L'enquête judiciaire, elle, avance à grands pas. En juillet 2023, le tribunal de première instance condamne à dix ans de prison la directrice et le pharmacien, à raison de huit mois pour chacune des quinze affaires instruites. Le directeur de la maintenance, quant à lui, bénéficie d'un non-lieu. Le verdict choque une partie du corps médical. Le Conseil national de l'Ordre des Pharmaciens publie un communiqué dénonçant une décision injuste, évoquant un « bouc émissaire » et « l'échec des politiques sanitaires de l'Etat depuis des dizaines d'années ». L'indignation monte. Des syndicats s'agitent, les réseaux sociaux s'enflamment. L'affaire devient emblématique d'un système de santé exsangue où les responsabilités sont souvent inversées : les décisions sont prises en haut, les peines tombent en bas. L'avocat de la directrice, Me Dhaker Aloui, prend à son tour la parole. Il affirme que sa cliente n'avait aucun lien avec les circuits médicaux ou pharmaceutiques. Il dénonce un procès bâclé, une justice expéditive et une indemnisation réduite, qui évite soigneusement de reconnaître la responsabilité de l'Etat. « Même les victimes ont perdu, car elles ne sauront jamais qui a réellement causé la mort de leurs enfants », affirme-t-il.

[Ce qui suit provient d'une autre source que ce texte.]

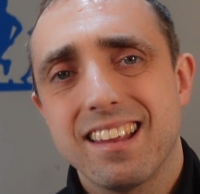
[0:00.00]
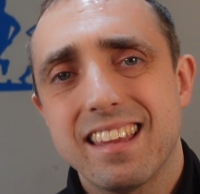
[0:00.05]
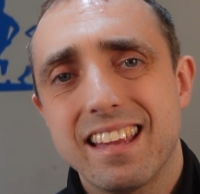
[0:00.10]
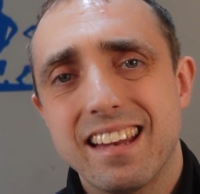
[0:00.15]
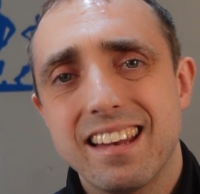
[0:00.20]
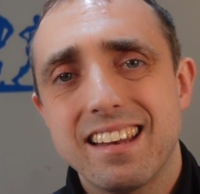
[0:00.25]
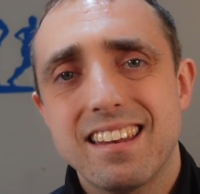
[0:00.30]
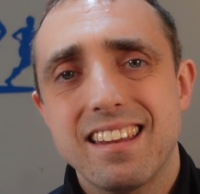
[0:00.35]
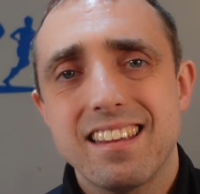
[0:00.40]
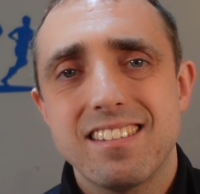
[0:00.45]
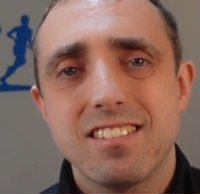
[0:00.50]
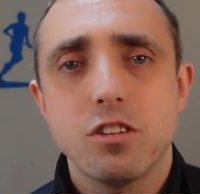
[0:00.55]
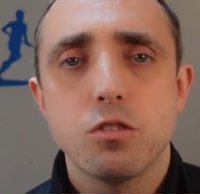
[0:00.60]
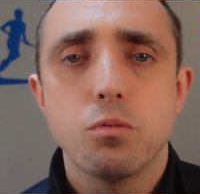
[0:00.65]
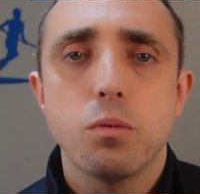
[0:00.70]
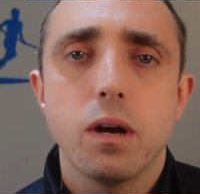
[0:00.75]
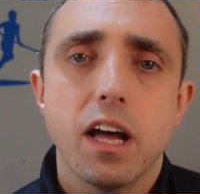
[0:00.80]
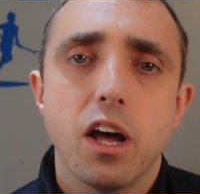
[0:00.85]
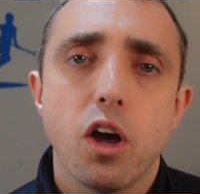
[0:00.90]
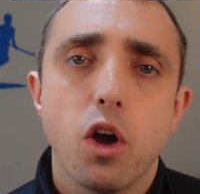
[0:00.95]
think this is
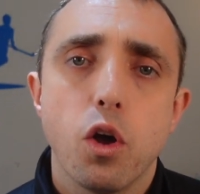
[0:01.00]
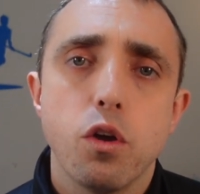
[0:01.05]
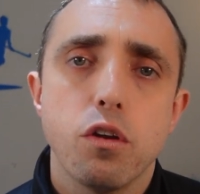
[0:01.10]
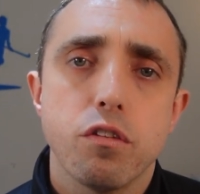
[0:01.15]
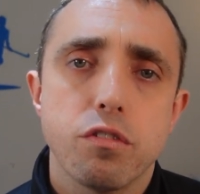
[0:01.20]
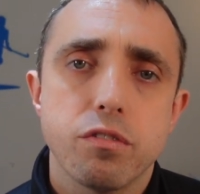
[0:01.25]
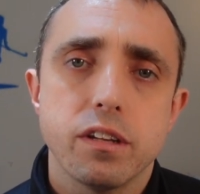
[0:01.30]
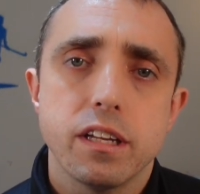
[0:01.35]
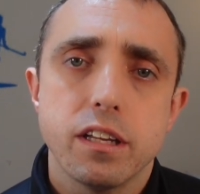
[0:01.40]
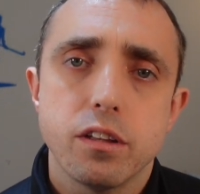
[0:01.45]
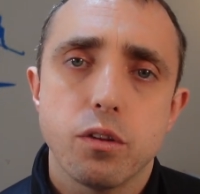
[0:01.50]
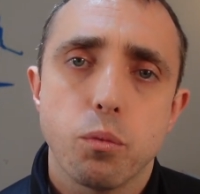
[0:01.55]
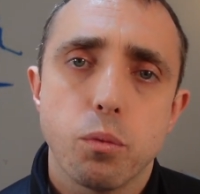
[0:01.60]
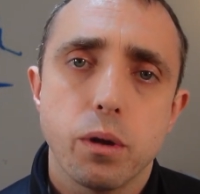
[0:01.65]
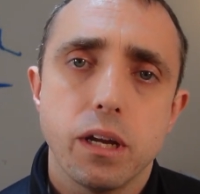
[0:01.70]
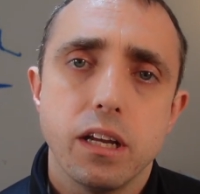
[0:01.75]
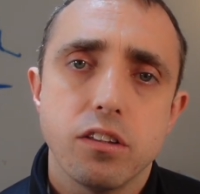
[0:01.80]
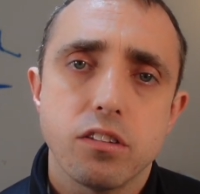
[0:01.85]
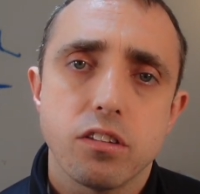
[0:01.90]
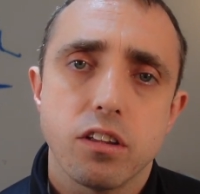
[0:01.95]
where hopefully the
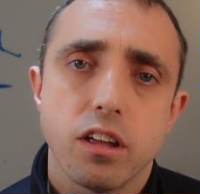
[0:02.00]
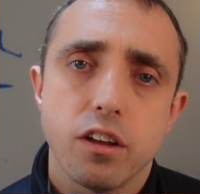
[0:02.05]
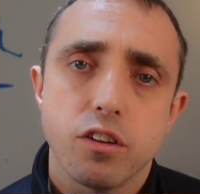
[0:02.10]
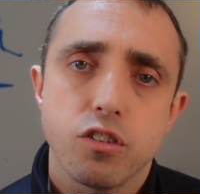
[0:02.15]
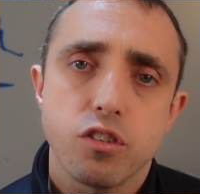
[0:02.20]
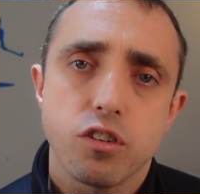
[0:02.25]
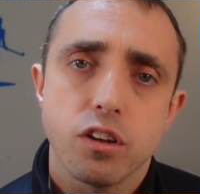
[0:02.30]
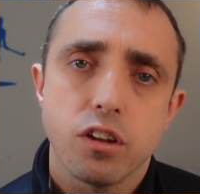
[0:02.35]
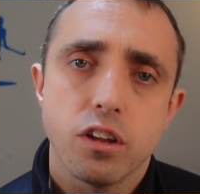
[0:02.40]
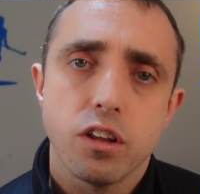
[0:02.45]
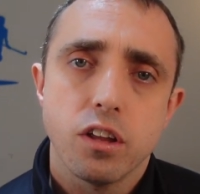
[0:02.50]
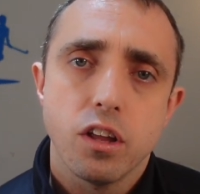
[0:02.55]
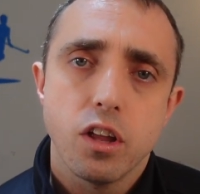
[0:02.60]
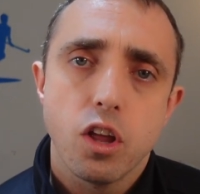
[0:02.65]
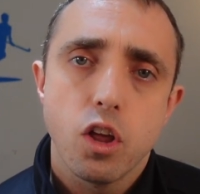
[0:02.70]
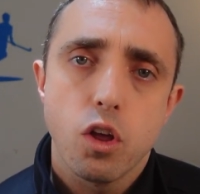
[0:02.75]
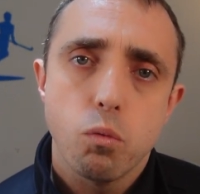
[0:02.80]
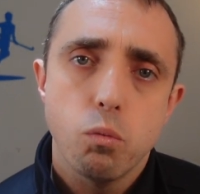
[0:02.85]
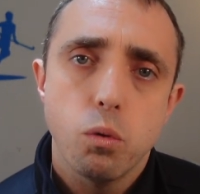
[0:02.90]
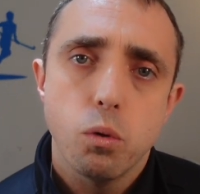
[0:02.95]
research
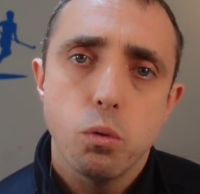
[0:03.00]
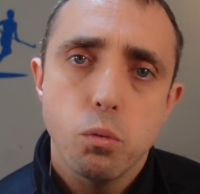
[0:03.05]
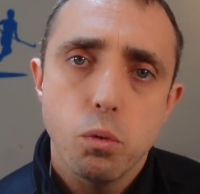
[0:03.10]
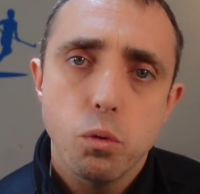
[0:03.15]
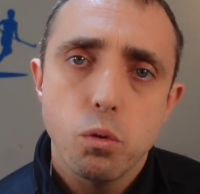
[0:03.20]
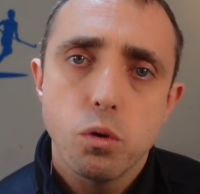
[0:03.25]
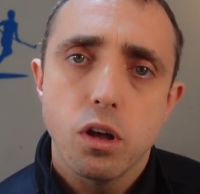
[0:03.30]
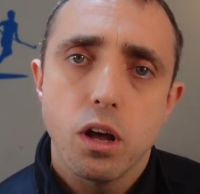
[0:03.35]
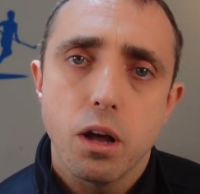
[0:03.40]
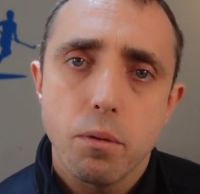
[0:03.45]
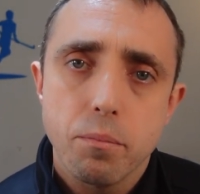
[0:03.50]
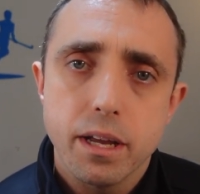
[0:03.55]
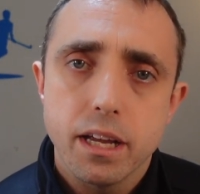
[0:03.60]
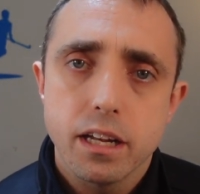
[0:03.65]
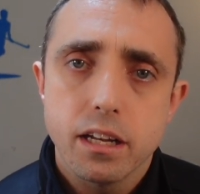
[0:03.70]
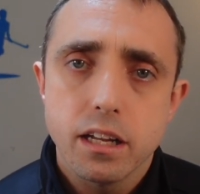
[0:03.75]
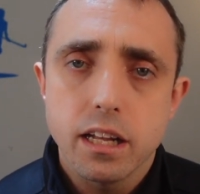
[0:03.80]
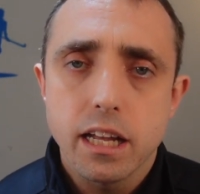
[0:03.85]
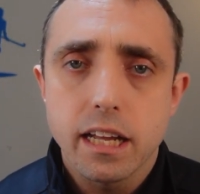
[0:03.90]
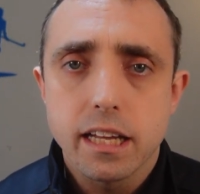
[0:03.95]
will come
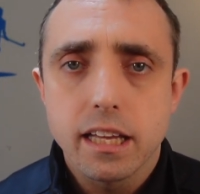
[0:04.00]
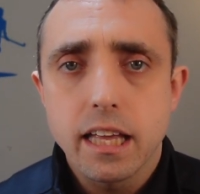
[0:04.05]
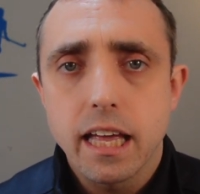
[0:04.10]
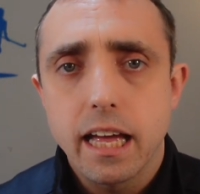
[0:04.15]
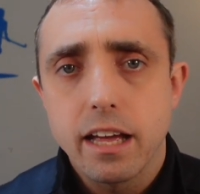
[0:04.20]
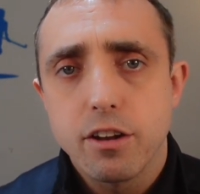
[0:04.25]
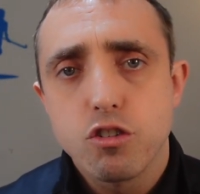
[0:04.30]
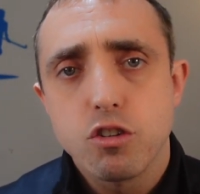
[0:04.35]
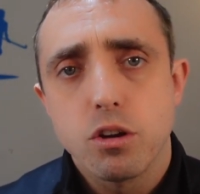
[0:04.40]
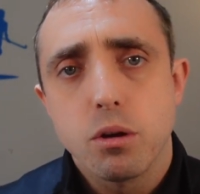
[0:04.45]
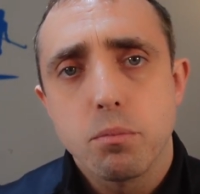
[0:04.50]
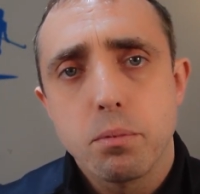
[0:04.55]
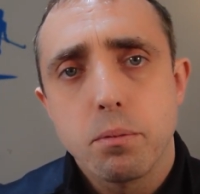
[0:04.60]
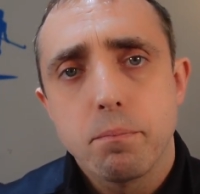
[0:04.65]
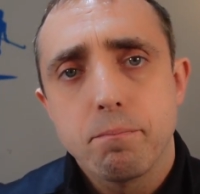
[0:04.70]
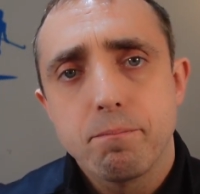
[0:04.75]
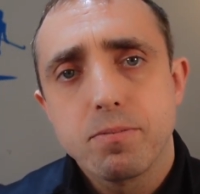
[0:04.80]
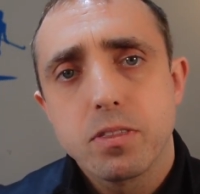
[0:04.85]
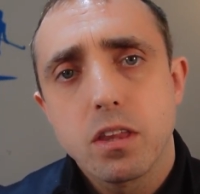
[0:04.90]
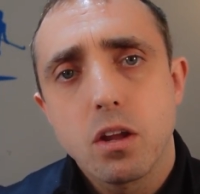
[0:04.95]
in and catch up
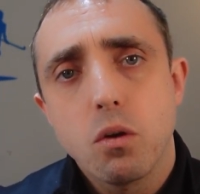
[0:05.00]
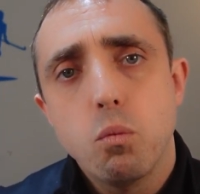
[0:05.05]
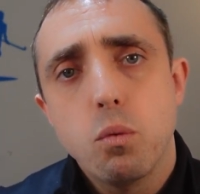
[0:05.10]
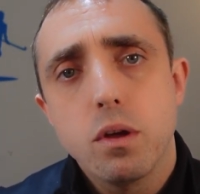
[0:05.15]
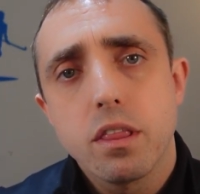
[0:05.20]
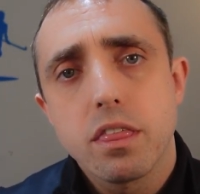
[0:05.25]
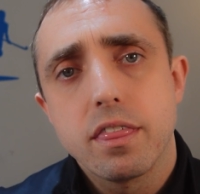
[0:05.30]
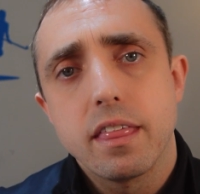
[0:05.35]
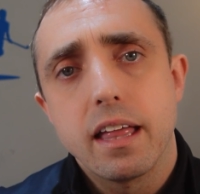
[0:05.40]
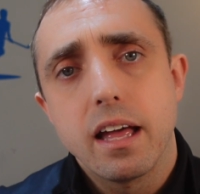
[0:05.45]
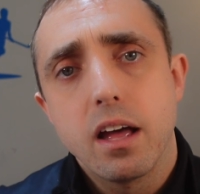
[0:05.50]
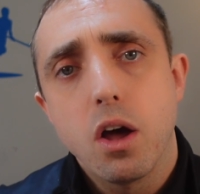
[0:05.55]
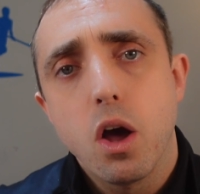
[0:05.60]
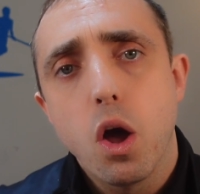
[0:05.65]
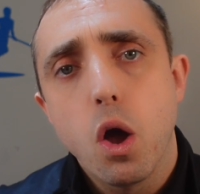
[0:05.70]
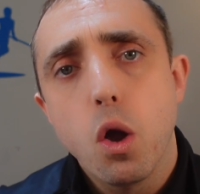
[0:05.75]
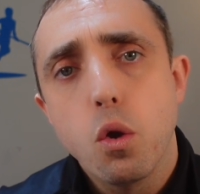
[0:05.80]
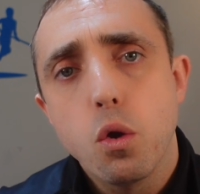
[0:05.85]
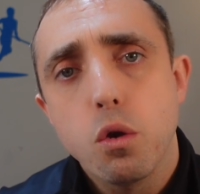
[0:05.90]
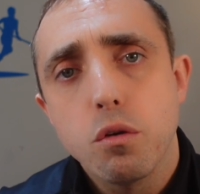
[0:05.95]
with that
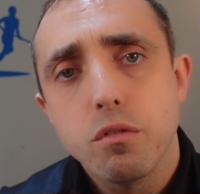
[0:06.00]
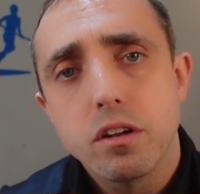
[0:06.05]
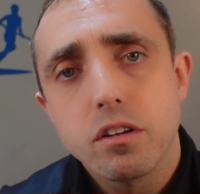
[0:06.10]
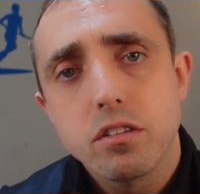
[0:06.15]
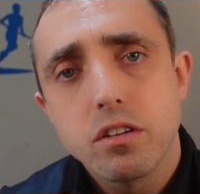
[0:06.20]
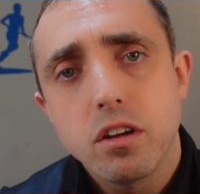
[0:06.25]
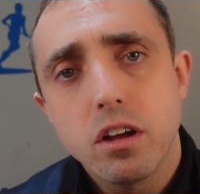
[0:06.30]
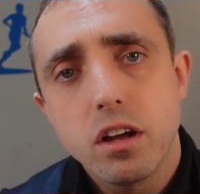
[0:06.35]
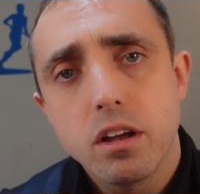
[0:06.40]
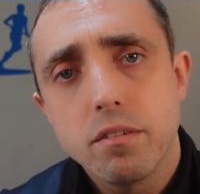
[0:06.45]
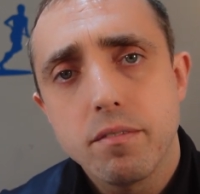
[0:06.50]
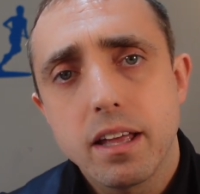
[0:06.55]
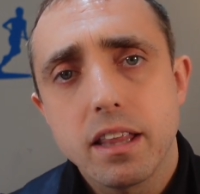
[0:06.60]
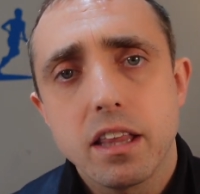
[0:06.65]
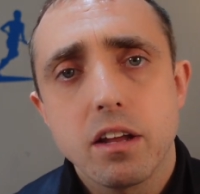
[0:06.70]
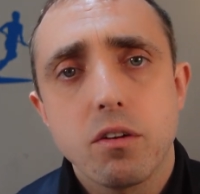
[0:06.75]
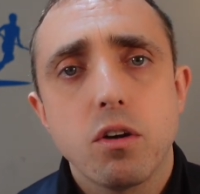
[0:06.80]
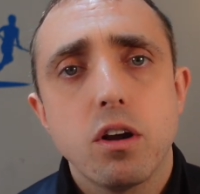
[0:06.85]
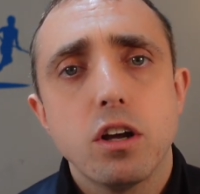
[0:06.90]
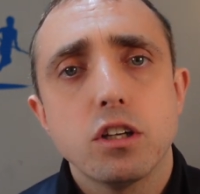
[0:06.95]
over time. And
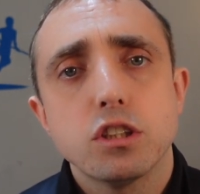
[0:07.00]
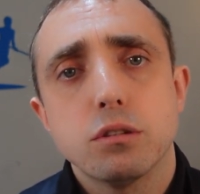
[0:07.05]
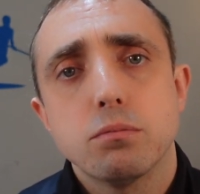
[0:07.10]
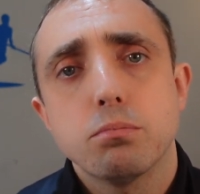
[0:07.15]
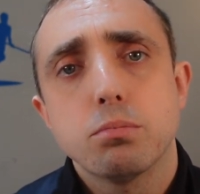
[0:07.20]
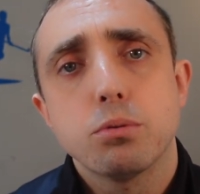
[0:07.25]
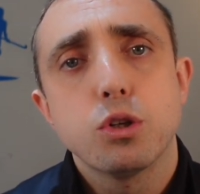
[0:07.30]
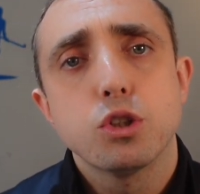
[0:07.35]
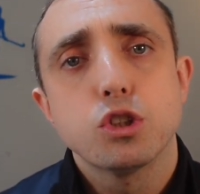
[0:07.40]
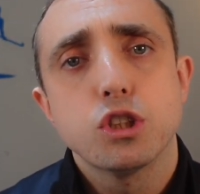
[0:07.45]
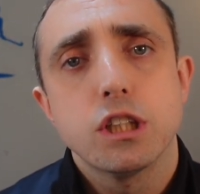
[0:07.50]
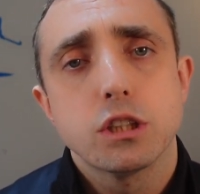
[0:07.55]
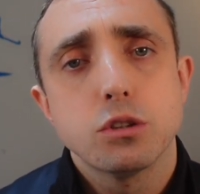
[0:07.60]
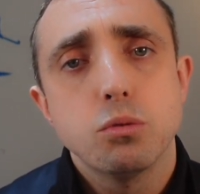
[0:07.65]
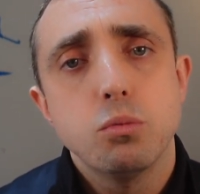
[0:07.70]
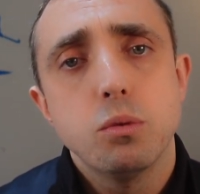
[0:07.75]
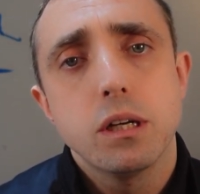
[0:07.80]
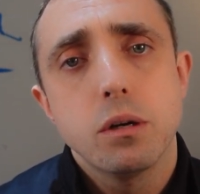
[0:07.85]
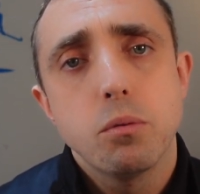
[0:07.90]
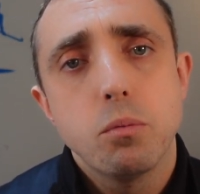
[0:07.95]
there are some projects
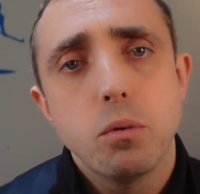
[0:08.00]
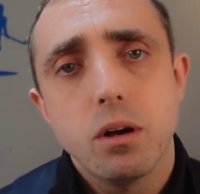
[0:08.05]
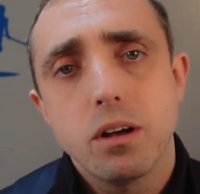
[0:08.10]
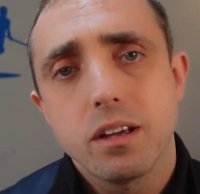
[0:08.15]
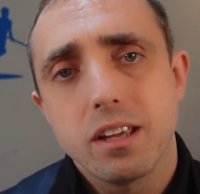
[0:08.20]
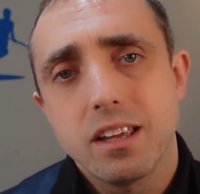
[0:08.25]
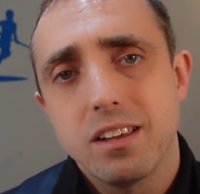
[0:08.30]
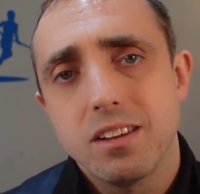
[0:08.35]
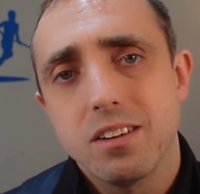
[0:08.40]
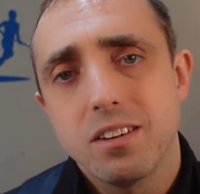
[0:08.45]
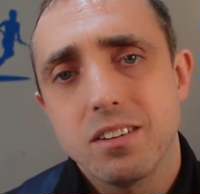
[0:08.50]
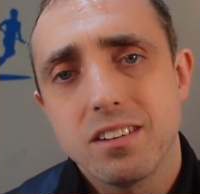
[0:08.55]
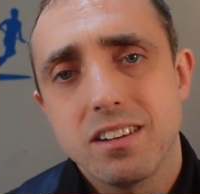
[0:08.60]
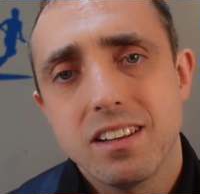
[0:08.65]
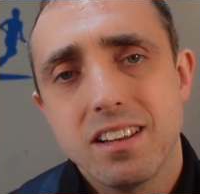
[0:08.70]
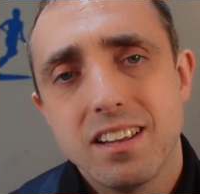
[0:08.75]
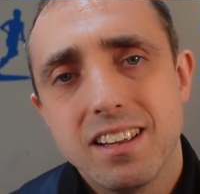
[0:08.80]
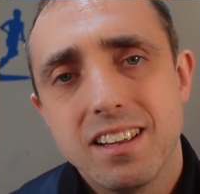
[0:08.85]
we're working on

Verdict en appel : trois condamnés, toujours autant de zones d'ombre Le 5 avril 2025, la Cour d'appel de Tunis rend son verdict définitif. Elle confirme la peine de dix ans pour le pharmacien et la directrice, mais revient sur le non-lieu du directeur de la maintenance, désormais également condamné à huit mois pour chacun des cas. Le montant de l'indemnisation est maintenu : 30.000 dinars par famille. À peine le jugement rendu, les critiques reprennent de plus belle. Le Conseil de l'Ordre des Pharmaciens dénonce « une atteinte à l'honneur de la profession » et appelle à des actions de protestation. Il rappelle que Raouf Jamai, le pharmacien condamné, avait alerté dès 2017 sur les défaillances de la chambre blanche. Des défaillances confirmées par une expertise… que la justice semble avoir ignorée. Et c'est là que l'affaire bascule dans l'absurde, voire dans le scandale. Le professeur Mohamed Douagi, président de la commission indépendante d'expertise formée après le drame, publie un post accablant sur sa page Facebook dimanche 6 avril 2025. Il affirme que les conclusions de la commission, qui a travaillé 45 jours avec douze experts, n'ont jamais été prises en compte. Pire, il n'a jamais été auditionné, malgré ses multiples demandes, à la radio, devant l'Ordre des pharmaciens, ou même publiquement. « Les faits reprochés à Raouf sont faux, certains dossiers comportent des erreurs, et l'un des bébés n'est même pas mort d'une infection mais d'une trisomie 18 », écrit-il sur sa page Facebook. Il accuse une instruction à charge, sans rigueur, sans justice. Il annonce qu'il publiera prochainement tous les documents en sa possession. Il affirme enfin qu'il préfère « crier sa révolte et avoir la conscience tranquille » plutôt que de « faire l'autruche ». Sa parole résonne avec celle de Me Toumi Ben Farhat, avocat de certaines familles, qui demande désormais la mise en examen des trois ministres successifs de la Santé. Que reste-t-il, six ans plus tard, de ce drame ? Quatorze enfants disparus. Trois condamnés. Un pharmacien brisé. Une directrice discréditée. Un Etat silencieux. Une commission ignorée. Et une vérité fuyante. Dans ce procès, chacun semble avoir perdu. Les familles, d'abord, privées d'une réponse claire. Les professionnels, ensuite, sacrifiés sur l'autel d'une responsabilité politique qu'aucun ministre n'a assumée. Et la justice, enfin, dont la mission n'est pas de punir, mais de comprendre, d'éclairer, et de réparer.